Data for this task Start Marker
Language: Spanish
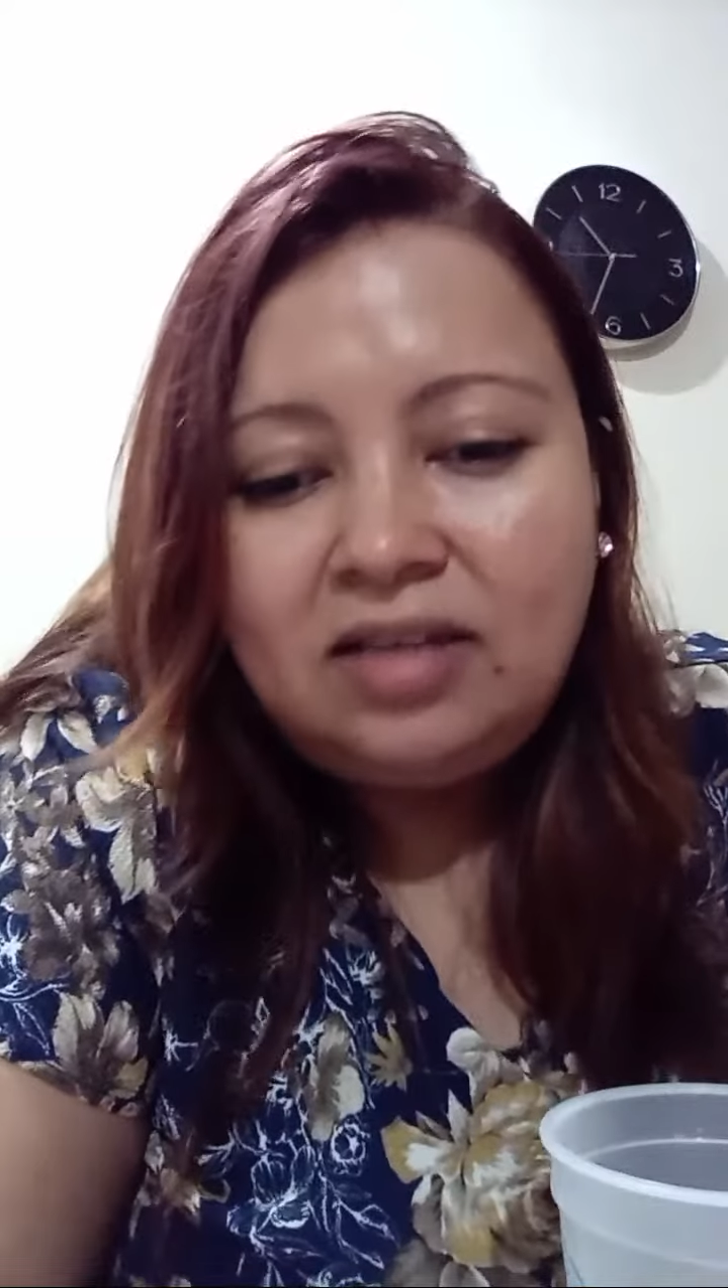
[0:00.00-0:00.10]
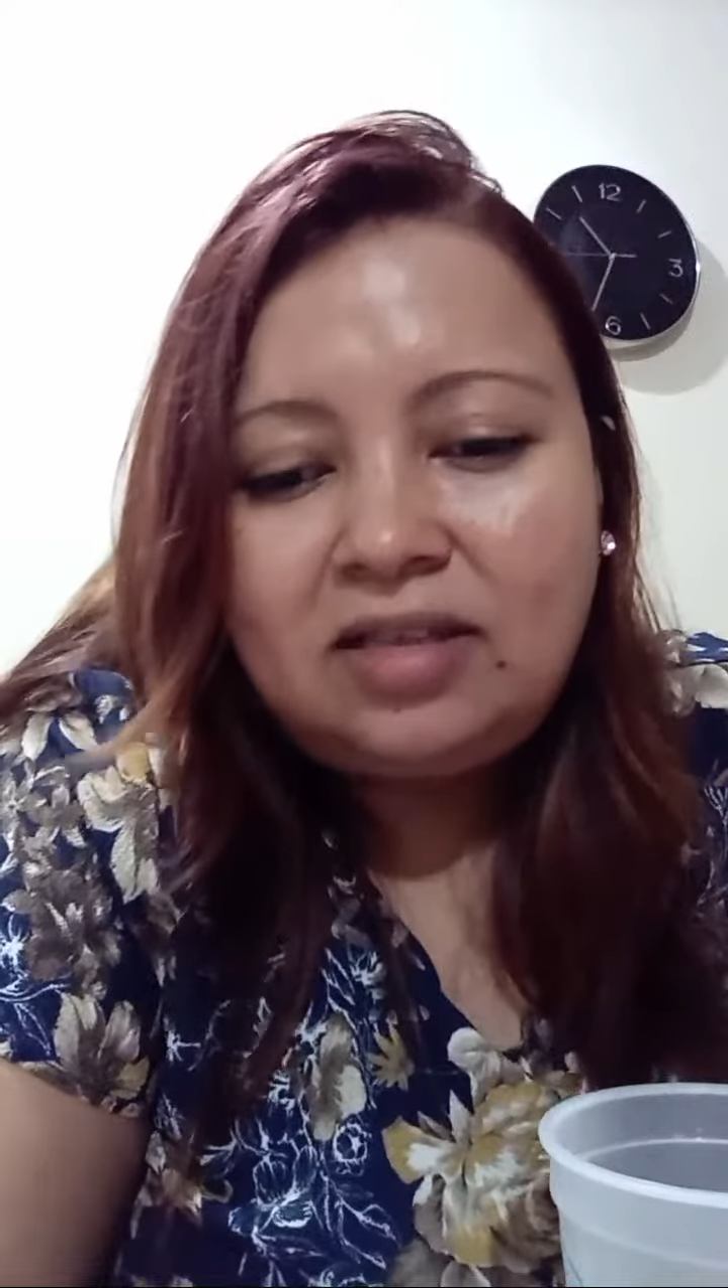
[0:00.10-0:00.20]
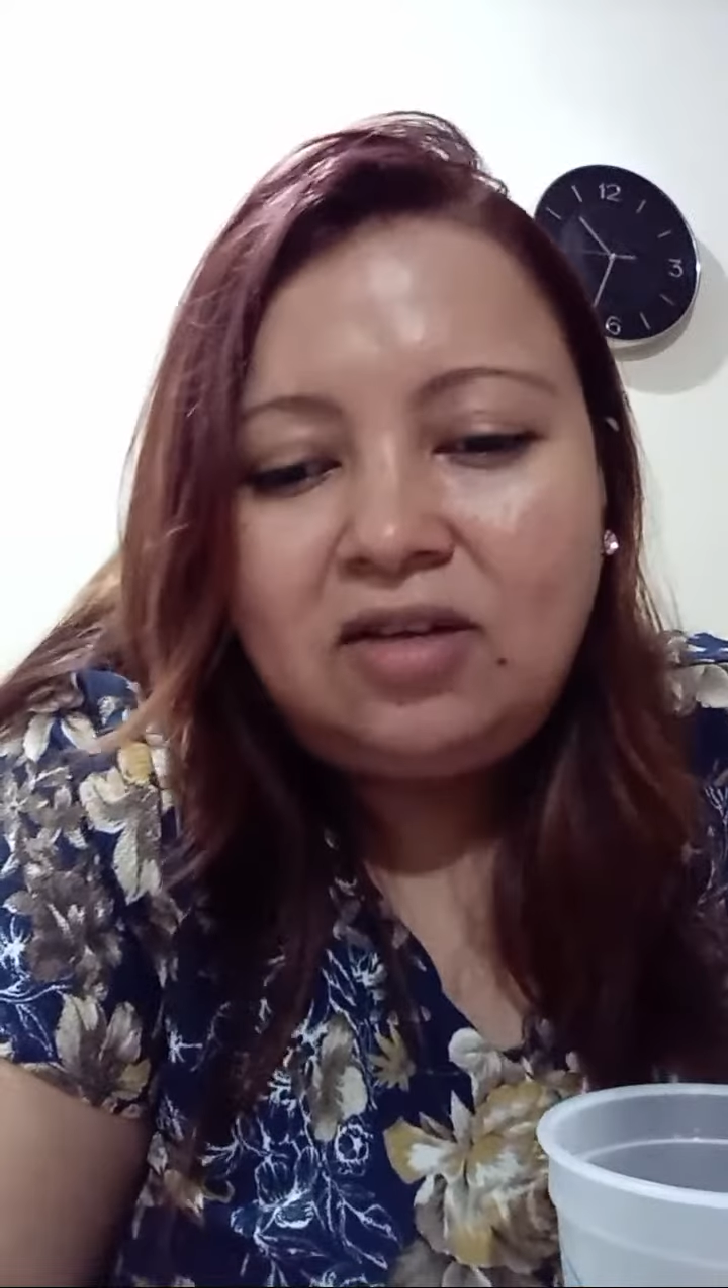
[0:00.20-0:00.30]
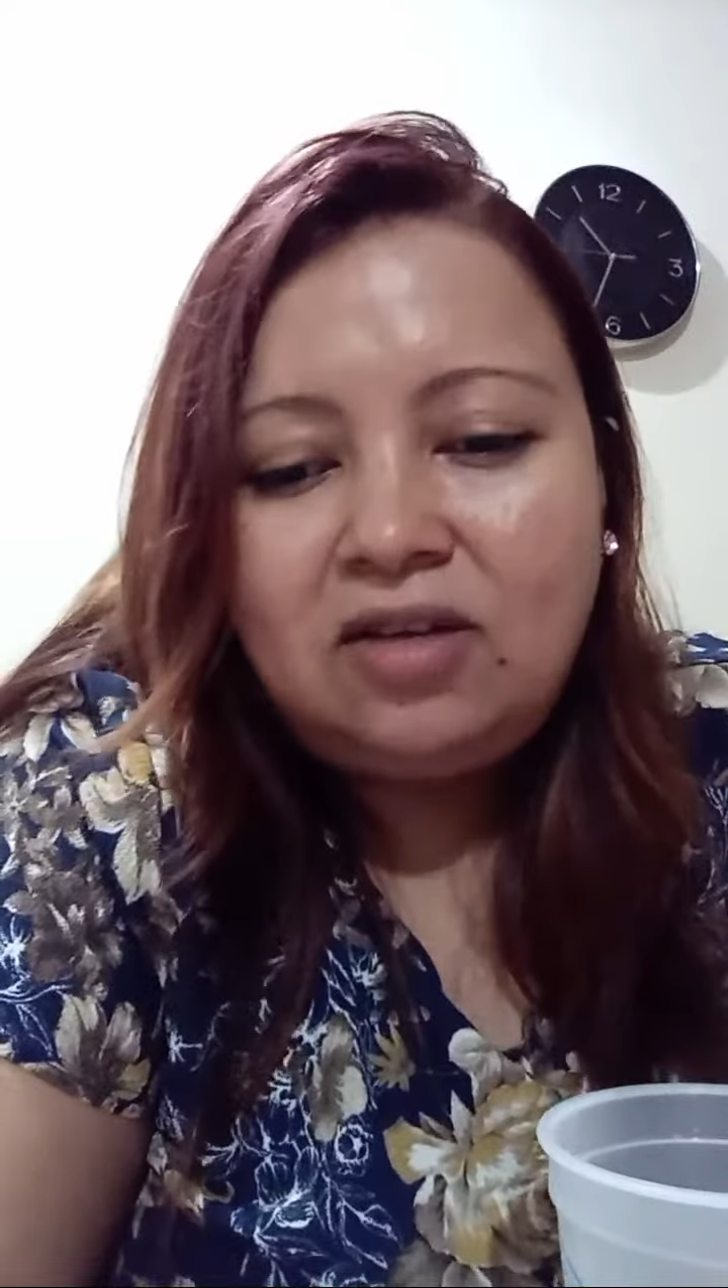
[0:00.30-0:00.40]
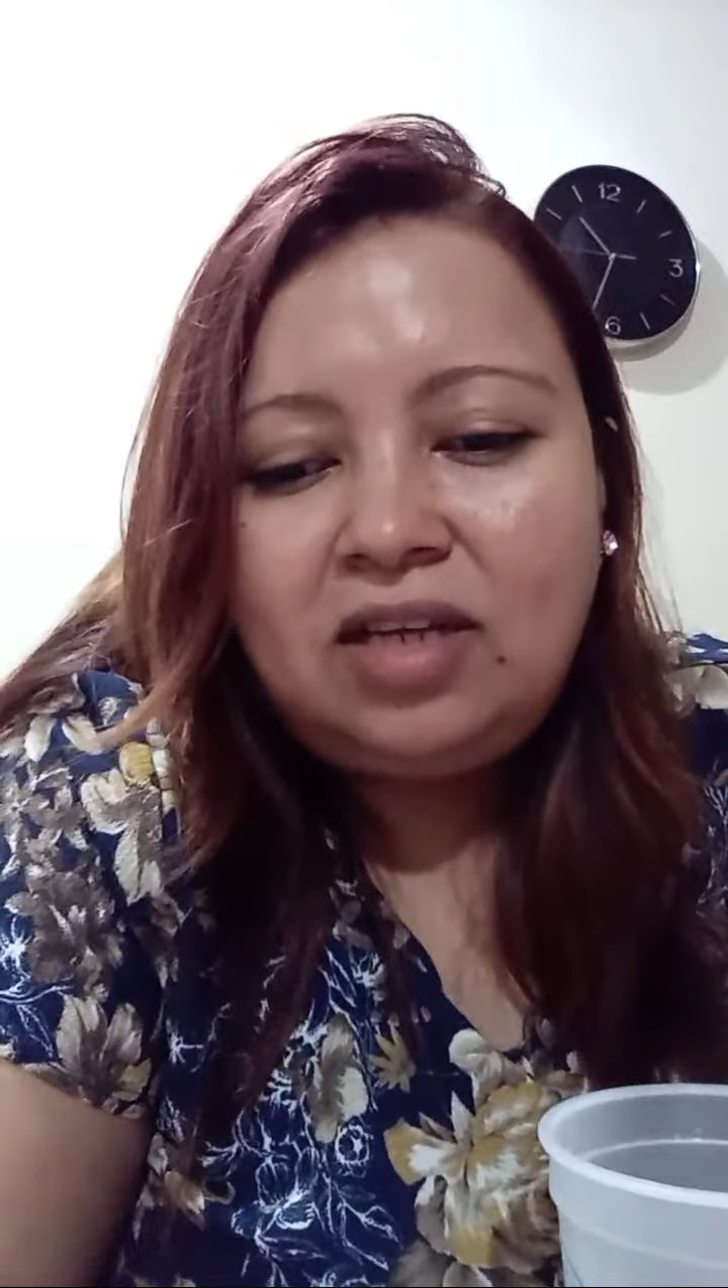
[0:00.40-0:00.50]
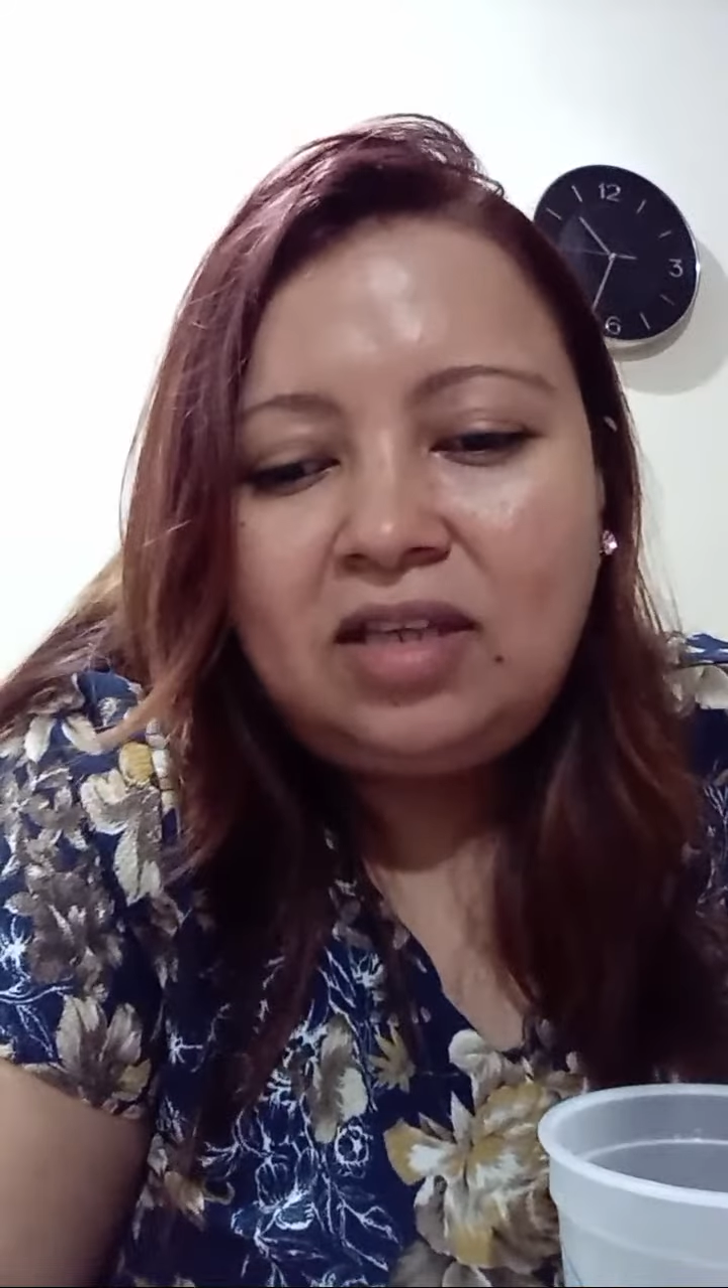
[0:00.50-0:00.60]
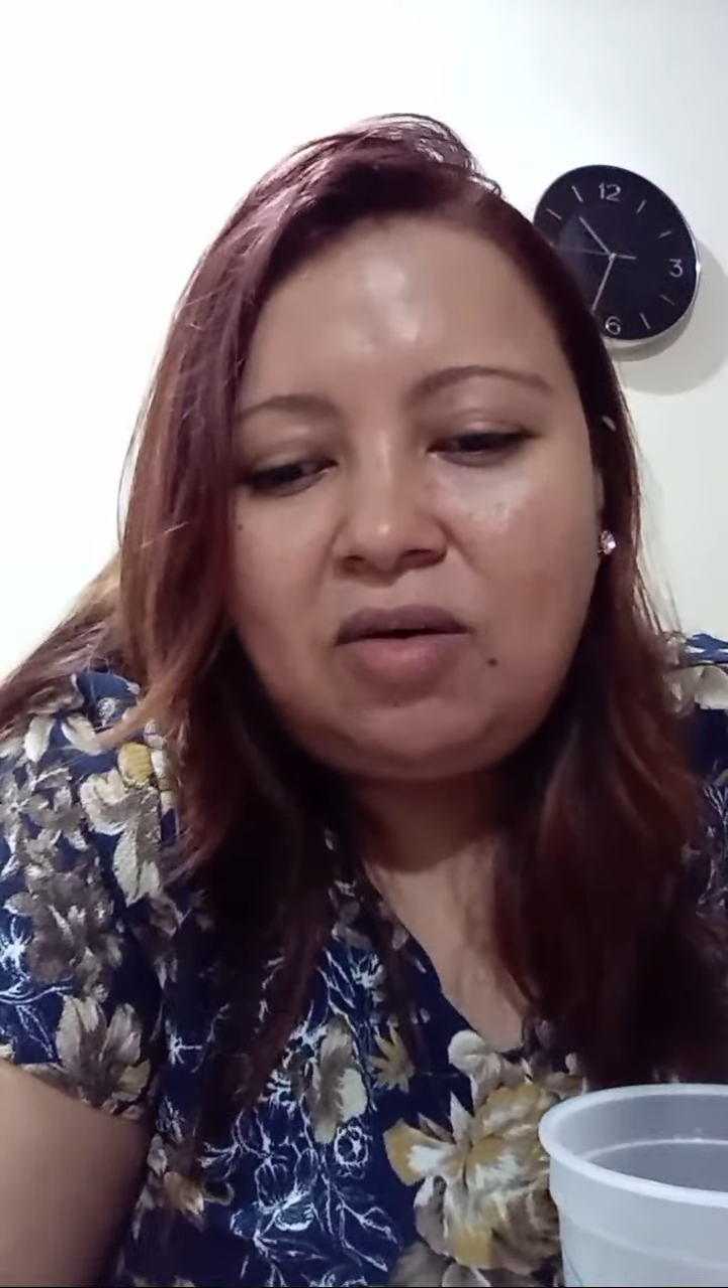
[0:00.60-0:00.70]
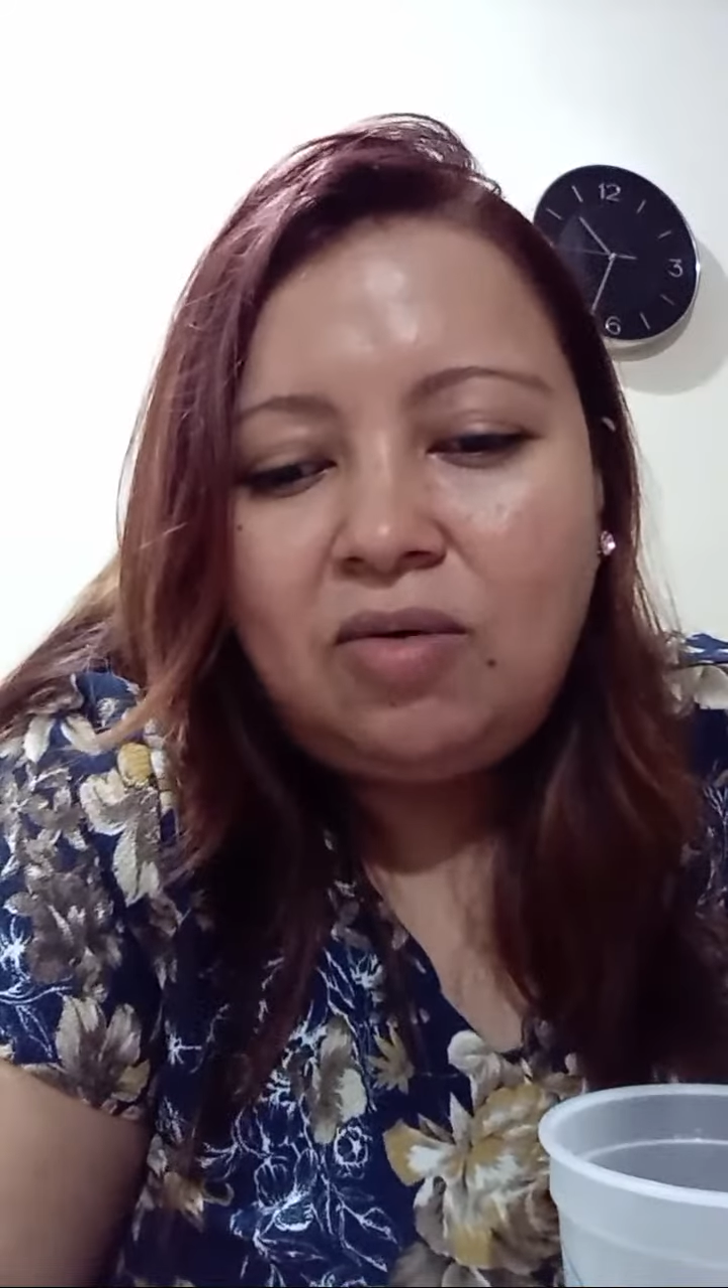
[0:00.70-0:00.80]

Saludos hasta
Data for this task End Marker
Above are the records; return them exactly, minus the pictures.

### Task solution
Language: Spanish
[0:00.00-0:00.10]
[0:00.10-0:00.20]
[0:00.20-0:00.30]
[0:00.30-0:00.40]
[0:00.40-0:00.50]
[0:00.50-0:00.60]
[0:00.60-0:00.70]
[0:00.70-0:00.80]

Saludos hasta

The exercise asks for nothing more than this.